> **Exercise**
Work out how many lines in the entries below include the word "video", and give only that figure.

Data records
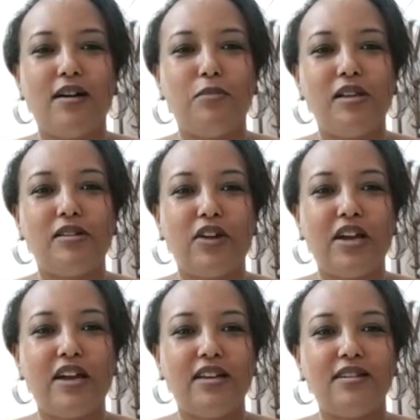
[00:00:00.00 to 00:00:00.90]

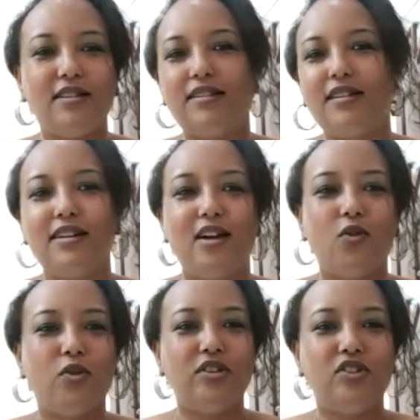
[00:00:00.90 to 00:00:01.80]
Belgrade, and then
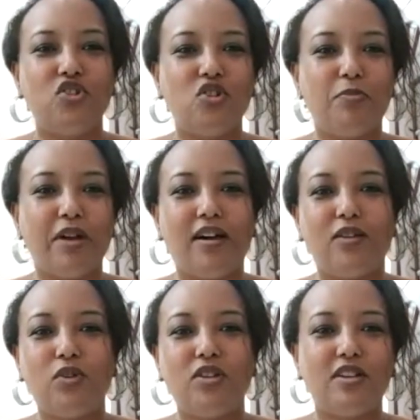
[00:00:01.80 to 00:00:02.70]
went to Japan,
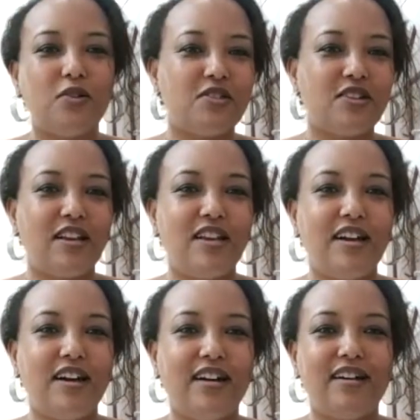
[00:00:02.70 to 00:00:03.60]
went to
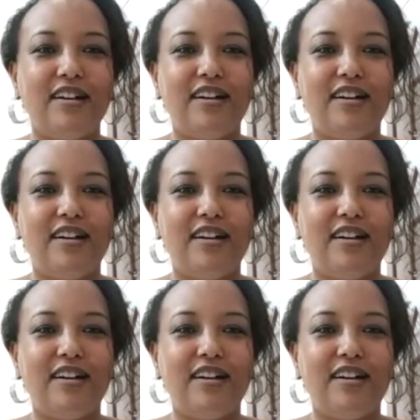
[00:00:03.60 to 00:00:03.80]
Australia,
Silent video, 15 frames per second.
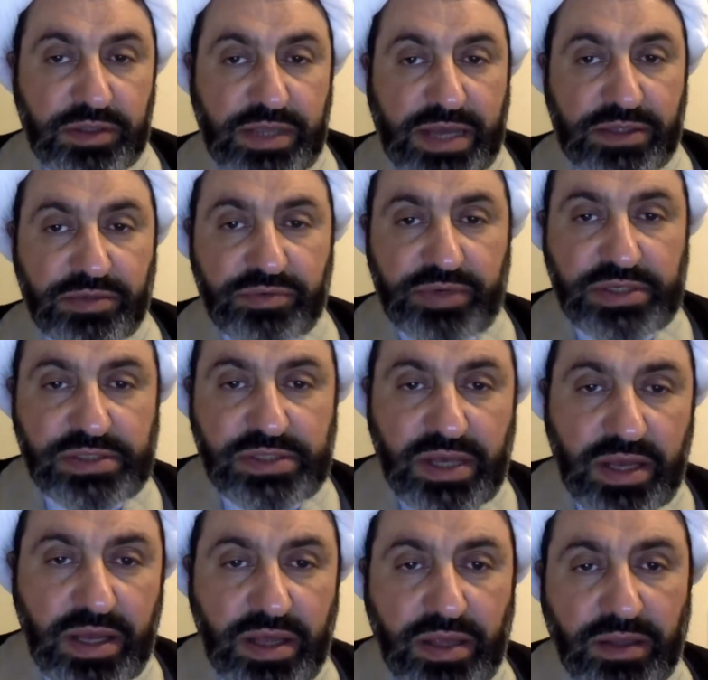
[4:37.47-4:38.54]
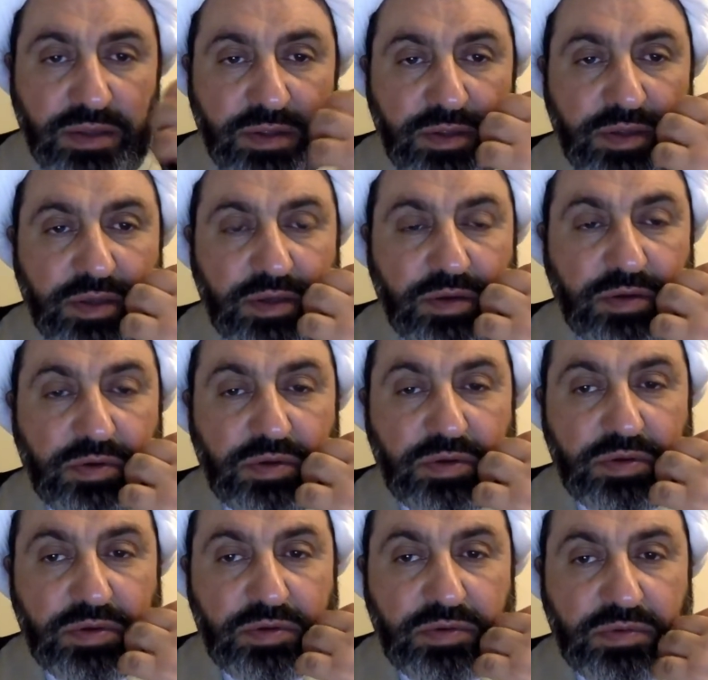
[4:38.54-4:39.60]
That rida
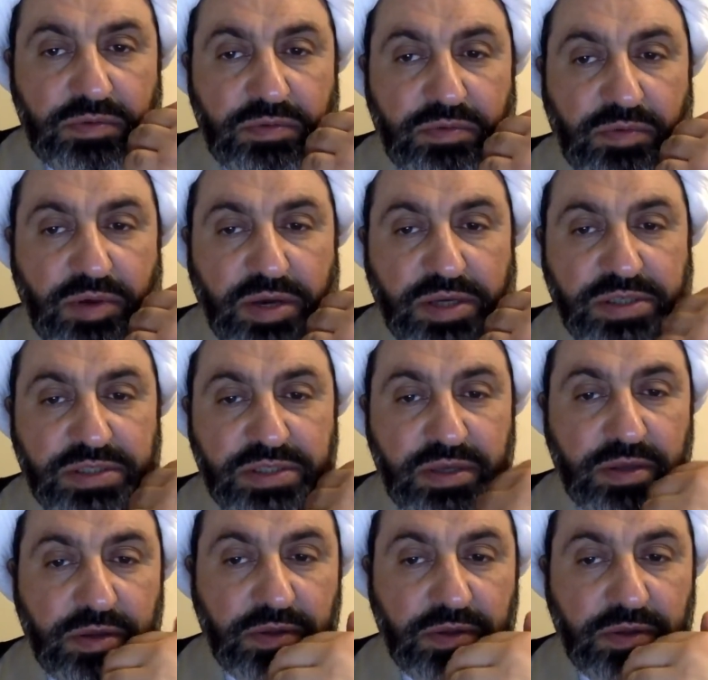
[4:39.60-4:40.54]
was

---

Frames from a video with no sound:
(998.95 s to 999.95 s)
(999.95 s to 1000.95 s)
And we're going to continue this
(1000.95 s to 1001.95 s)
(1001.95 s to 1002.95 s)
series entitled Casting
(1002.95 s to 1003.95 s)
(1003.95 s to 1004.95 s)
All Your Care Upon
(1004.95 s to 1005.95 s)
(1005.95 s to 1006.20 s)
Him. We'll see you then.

---

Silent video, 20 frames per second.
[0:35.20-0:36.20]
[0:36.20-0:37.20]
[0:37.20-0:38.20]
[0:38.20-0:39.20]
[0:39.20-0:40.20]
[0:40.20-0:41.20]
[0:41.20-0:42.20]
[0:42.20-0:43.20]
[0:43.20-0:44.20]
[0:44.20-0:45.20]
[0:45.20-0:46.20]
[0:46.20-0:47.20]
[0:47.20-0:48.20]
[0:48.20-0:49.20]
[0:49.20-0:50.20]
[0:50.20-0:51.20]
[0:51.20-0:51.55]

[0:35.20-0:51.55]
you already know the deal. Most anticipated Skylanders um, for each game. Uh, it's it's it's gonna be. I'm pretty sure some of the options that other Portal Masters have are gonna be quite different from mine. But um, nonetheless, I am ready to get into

> **Task output**
3